6. A method for treating at least one central nervous system disorder chosen from anxiety disorders, depression, autism, schizophrenia, Parkinson's disease, restless leg syndrome, and disturbances of cognition and memory, the method comprising administering a pharmaceutical composition to a patient in need thereof, said composition comprising the monohydrate of 7-[(4-methyl)-1-piperazinyl]-2(3H)-benzoxazolone hydrochloride, wherein the monohydrate exhibits an X-ray powder diffraction pattern having characteristic reflexes, expressed in degrees of diffraction angle 2θ, at about: 16.7, 20.3, 25.1 and 26.3, an infrared spectrum recorded in Attenuated Total Reflectance having characteristic absorption bands expressed in reciprocal centimeters at about: 3488 and 3351, and a Raman spectrum having characteristic absorption bands expressed in reciprocal centimeters at about: 3089, 1638, 1057 and 246.

7. The method as claimed in claim 6, wherein the monohydrate exhibits an X-ray powder diffraction pattern having characteristic reflexes, expressed in degrees of diffraction angle 2θ, at about: 8.4, 10.1, 14.3, 16.7, 17.8, 20.3, 20.4, 25.1, 26.3, and 28.7, an infrared spectrum recorded in attenuated total reflectance, having characteristic absorption bands expressed in reciprocal centimeters at about: 3488, 3351, 2683, 1756, 1635, 1457, 1278, 1147, 938, and 747, and a Raman spectrum having characteristic absorption bands expressed in reciprocal centimeters at about: 3089, 3040, 2970, 1638, 1275, 1057, 563, 497, 273, and 246.

8. A method for preparing the monohydrate of 7-[(4-methyl)-1-piperazinyl]-2(3H)-benzoxazolone hydrochloride, comprising:

(i) dissolving 7-[(4-methyl)-1-piperazinyl]-2(3H)-benzoxazolone monohydrochloride (6) in water,

(ii) concentrating the solution, and

(iii) isolating the crystallized product.

9. The method as claimed in claim 8, wherein said solution is concentrated by removing from 10% (v/v) to 90% (v/v) of the water.

10. The method as claimed in claim 9, wherein said solution is concentrated by removing about 50% (v/v) of the water.

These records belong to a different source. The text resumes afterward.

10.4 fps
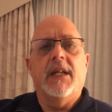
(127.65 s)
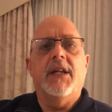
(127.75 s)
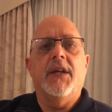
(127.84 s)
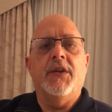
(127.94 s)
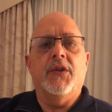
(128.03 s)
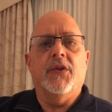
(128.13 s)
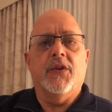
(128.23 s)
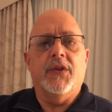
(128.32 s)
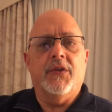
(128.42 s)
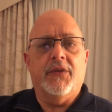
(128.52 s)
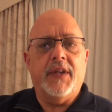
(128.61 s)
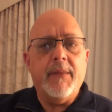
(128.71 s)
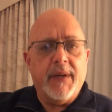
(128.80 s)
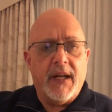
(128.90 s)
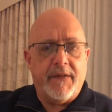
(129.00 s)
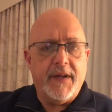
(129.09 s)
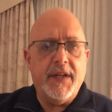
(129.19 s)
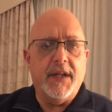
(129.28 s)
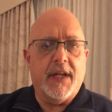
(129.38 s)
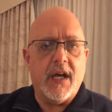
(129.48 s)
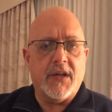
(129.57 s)
you're you're deep enough in
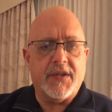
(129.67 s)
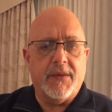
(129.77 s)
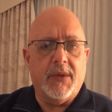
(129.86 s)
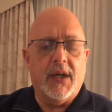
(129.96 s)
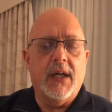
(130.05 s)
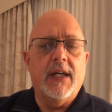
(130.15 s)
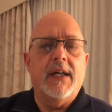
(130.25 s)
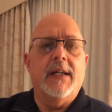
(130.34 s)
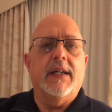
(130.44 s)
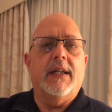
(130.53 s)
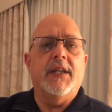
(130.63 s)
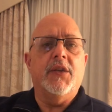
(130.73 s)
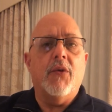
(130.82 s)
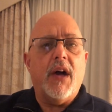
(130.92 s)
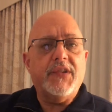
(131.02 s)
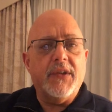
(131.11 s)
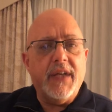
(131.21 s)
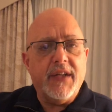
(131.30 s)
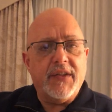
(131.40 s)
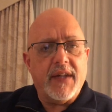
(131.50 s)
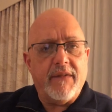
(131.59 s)
the customer uh, you also
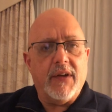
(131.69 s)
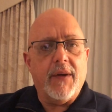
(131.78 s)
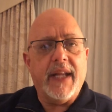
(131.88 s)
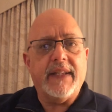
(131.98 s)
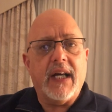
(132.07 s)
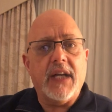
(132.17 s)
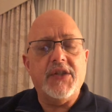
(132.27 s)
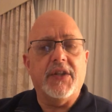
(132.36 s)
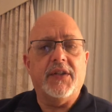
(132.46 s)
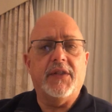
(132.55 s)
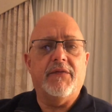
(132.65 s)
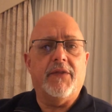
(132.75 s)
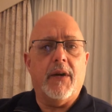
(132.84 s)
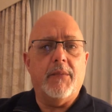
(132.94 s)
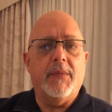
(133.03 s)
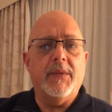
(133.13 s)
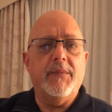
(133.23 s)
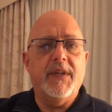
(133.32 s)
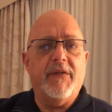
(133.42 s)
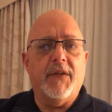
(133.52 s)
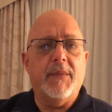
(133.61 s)
need seven or eight touches from
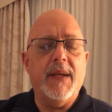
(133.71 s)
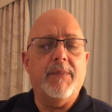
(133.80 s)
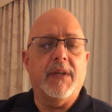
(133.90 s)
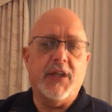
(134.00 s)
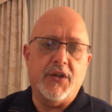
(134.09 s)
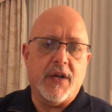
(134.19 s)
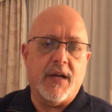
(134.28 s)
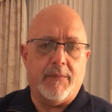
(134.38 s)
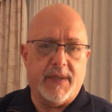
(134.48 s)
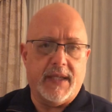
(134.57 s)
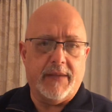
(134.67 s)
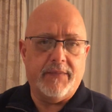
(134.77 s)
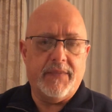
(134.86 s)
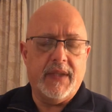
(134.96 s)
different people in your company.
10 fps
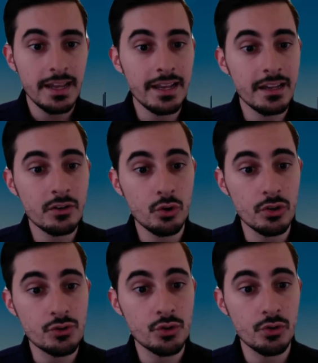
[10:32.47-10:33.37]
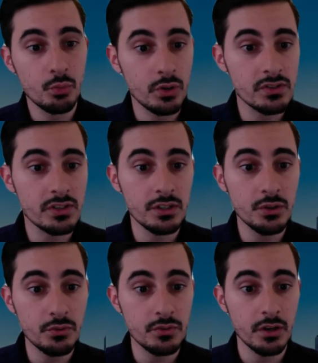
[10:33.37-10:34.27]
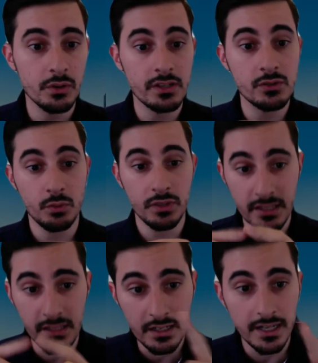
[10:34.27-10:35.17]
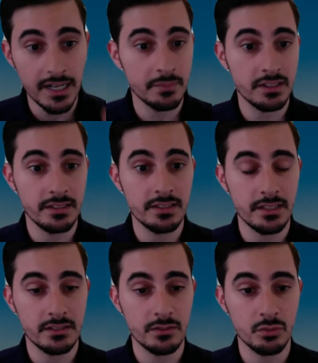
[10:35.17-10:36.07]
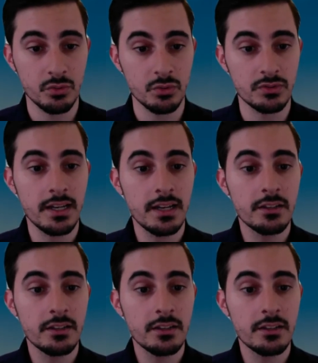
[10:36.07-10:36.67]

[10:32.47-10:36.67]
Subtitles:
and also the ones that you've noticed within commonly tested rules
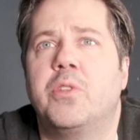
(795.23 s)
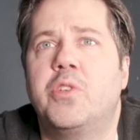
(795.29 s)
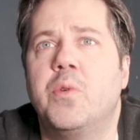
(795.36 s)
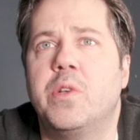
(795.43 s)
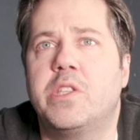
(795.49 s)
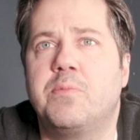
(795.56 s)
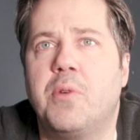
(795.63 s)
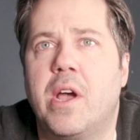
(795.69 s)
will
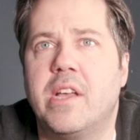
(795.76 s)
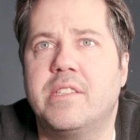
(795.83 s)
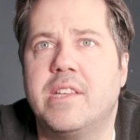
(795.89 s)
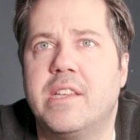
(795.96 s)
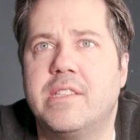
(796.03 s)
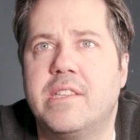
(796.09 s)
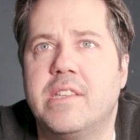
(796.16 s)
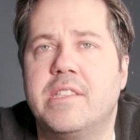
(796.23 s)
do its
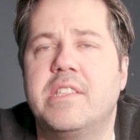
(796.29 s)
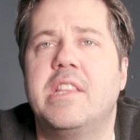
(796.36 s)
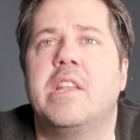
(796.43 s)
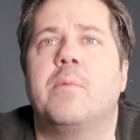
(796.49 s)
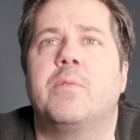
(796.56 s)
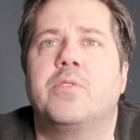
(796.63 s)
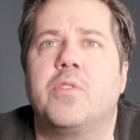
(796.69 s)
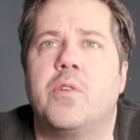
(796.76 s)
processes and
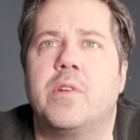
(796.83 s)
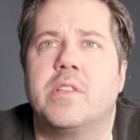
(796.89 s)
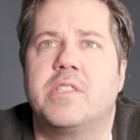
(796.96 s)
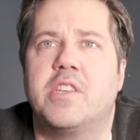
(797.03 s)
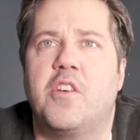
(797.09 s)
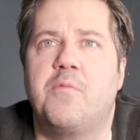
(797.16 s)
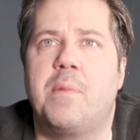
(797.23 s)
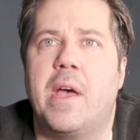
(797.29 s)
then it will turn
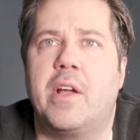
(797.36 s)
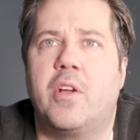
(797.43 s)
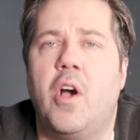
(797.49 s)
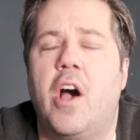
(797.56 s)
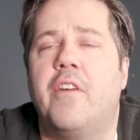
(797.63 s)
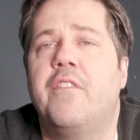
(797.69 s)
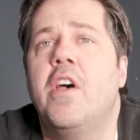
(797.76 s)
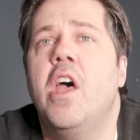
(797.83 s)
itself back
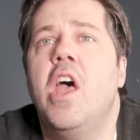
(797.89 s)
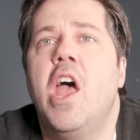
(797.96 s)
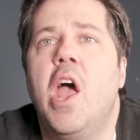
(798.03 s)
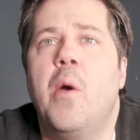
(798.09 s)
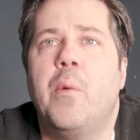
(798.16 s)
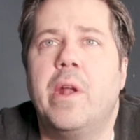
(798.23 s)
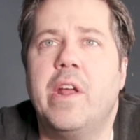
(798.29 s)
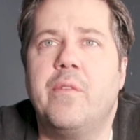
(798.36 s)
off.
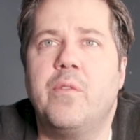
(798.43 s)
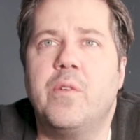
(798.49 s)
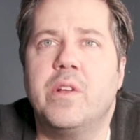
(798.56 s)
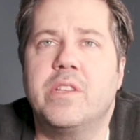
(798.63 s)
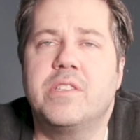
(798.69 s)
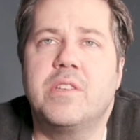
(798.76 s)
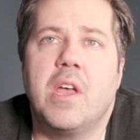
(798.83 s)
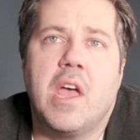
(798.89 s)
And
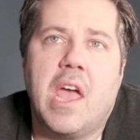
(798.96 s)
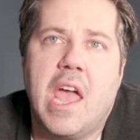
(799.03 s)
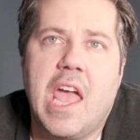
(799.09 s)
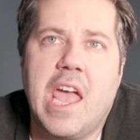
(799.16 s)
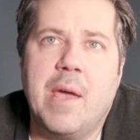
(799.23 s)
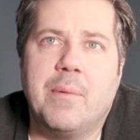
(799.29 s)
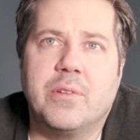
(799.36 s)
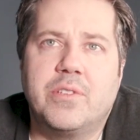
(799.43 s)
whenever it's
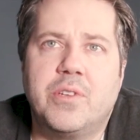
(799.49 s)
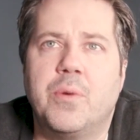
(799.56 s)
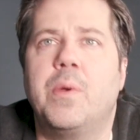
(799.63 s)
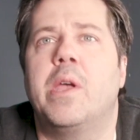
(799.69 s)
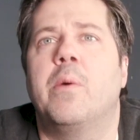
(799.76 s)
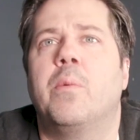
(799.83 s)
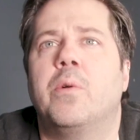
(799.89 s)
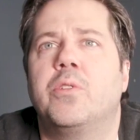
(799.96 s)
able
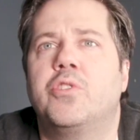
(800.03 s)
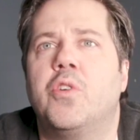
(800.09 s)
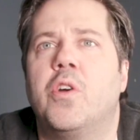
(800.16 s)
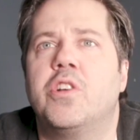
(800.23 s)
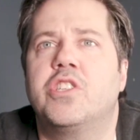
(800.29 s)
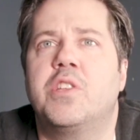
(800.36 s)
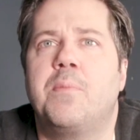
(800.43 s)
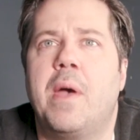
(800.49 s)
to, it will
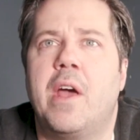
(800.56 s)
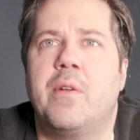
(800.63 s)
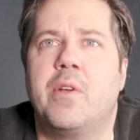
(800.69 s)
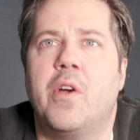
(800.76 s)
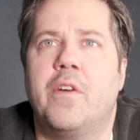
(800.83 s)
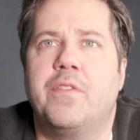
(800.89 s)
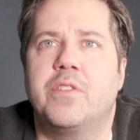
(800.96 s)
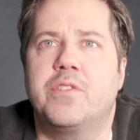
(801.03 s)
charge the
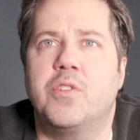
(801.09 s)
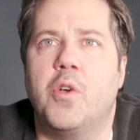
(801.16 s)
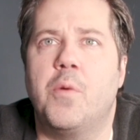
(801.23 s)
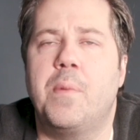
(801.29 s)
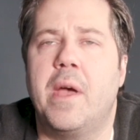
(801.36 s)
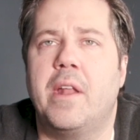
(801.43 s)
battery off the solar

11. The method as claimed in claim 8, wherein said concentration step is performed at a temperature ranging from about 30° C. to about 100° C.

12. The method as claimed in claim 11, wherein said concentration step is performed at about 75° C.

13. The method as claimed in claim 8, wherein, after the concentration step, the solution is cooled to a temperature ranging from about 30° C. to about 0° C.

14. The method as claimed in claim 13, wherein, after the concentration step, the solution is cooled to a temperature of about 20° C.